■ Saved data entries
════════

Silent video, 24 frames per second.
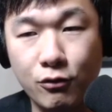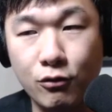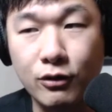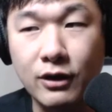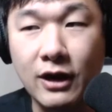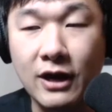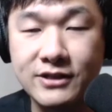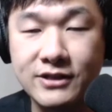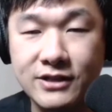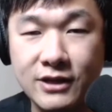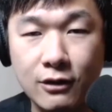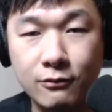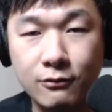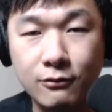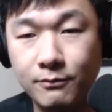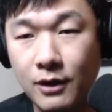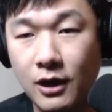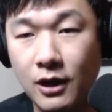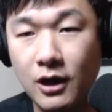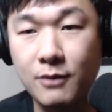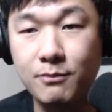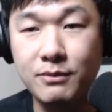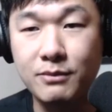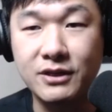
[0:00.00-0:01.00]
guys out
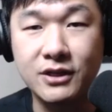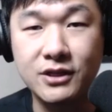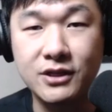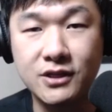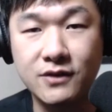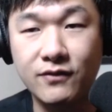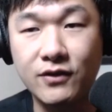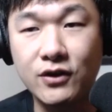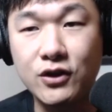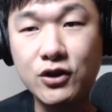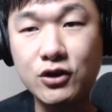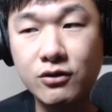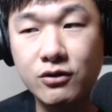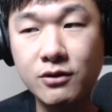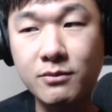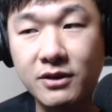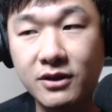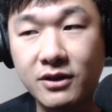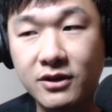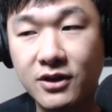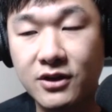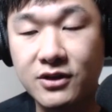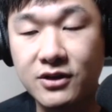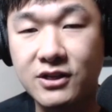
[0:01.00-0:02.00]
because of injury,
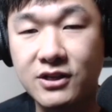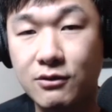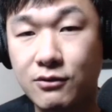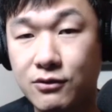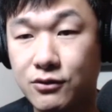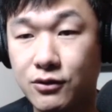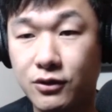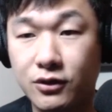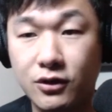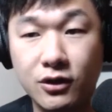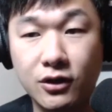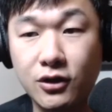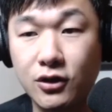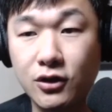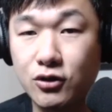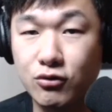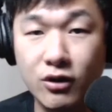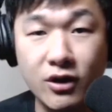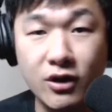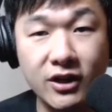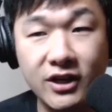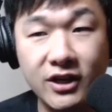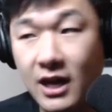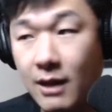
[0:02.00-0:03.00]
because he was looking good in
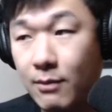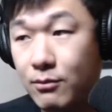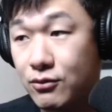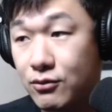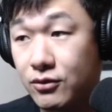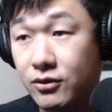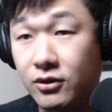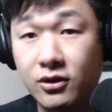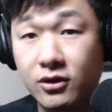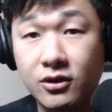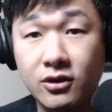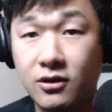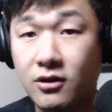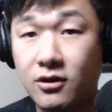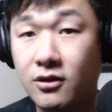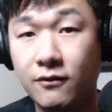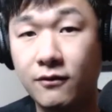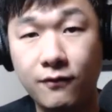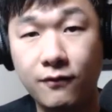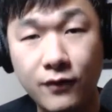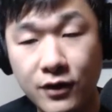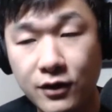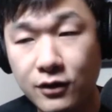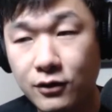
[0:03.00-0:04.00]
training camp, he was looking good on the
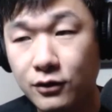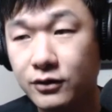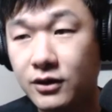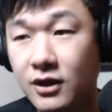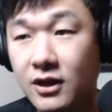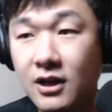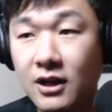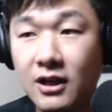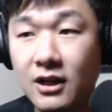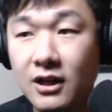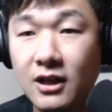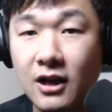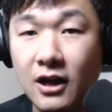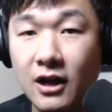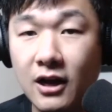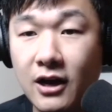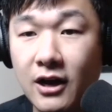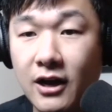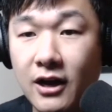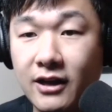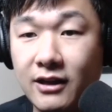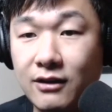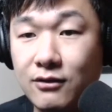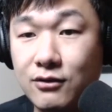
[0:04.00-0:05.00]
field.
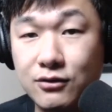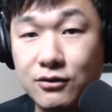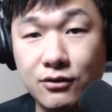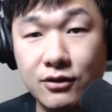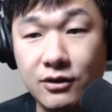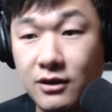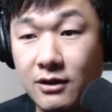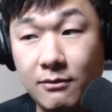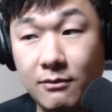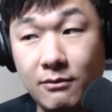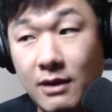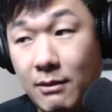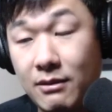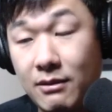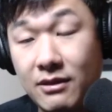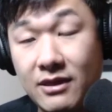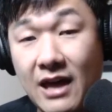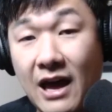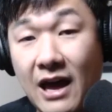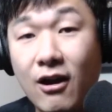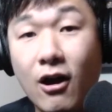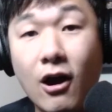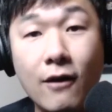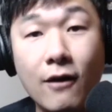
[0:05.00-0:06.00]
He was in, I mean,
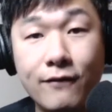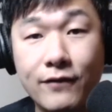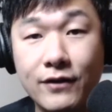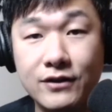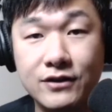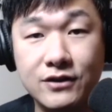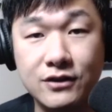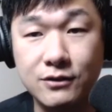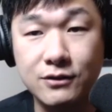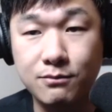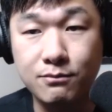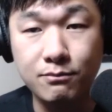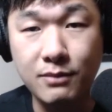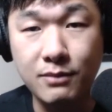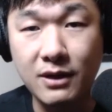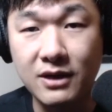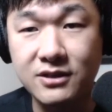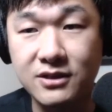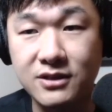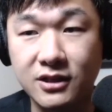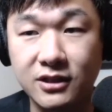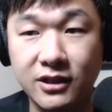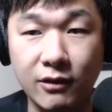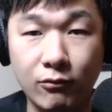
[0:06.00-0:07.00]
that offense is
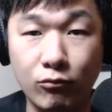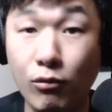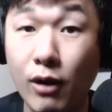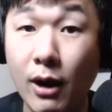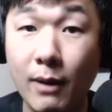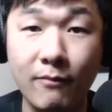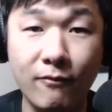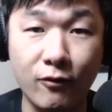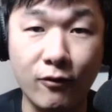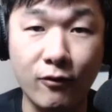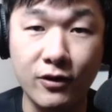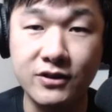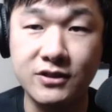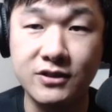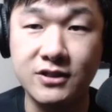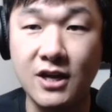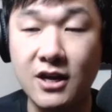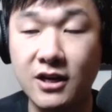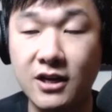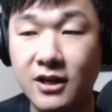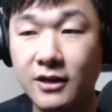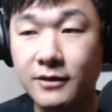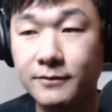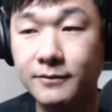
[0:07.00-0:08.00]
basically ripe for his
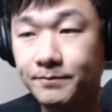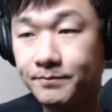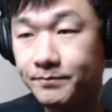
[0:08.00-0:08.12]
taking.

════════

■ TASK ITEM
Return an exact copy of the data above, apart from any pictures.

■ SOLUTION
Silent video, 24 frames per second.
[0:00.00-0:01.00]
guys out
[0:01.00-0:02.00]
because of injury,
[0:02.00-0:03.00]
because he was looking good in
[0:03.00-0:04.00]
training camp, he was looking good on the
[0:04.00-0:05.00]
field.
[0:05.00-0:06.00]
He was in, I mean,
[0:06.00-0:07.00]
that offense is
[0:07.00-0:08.00]
basically ripe for his
[0:08.00-0:08.12]
taking.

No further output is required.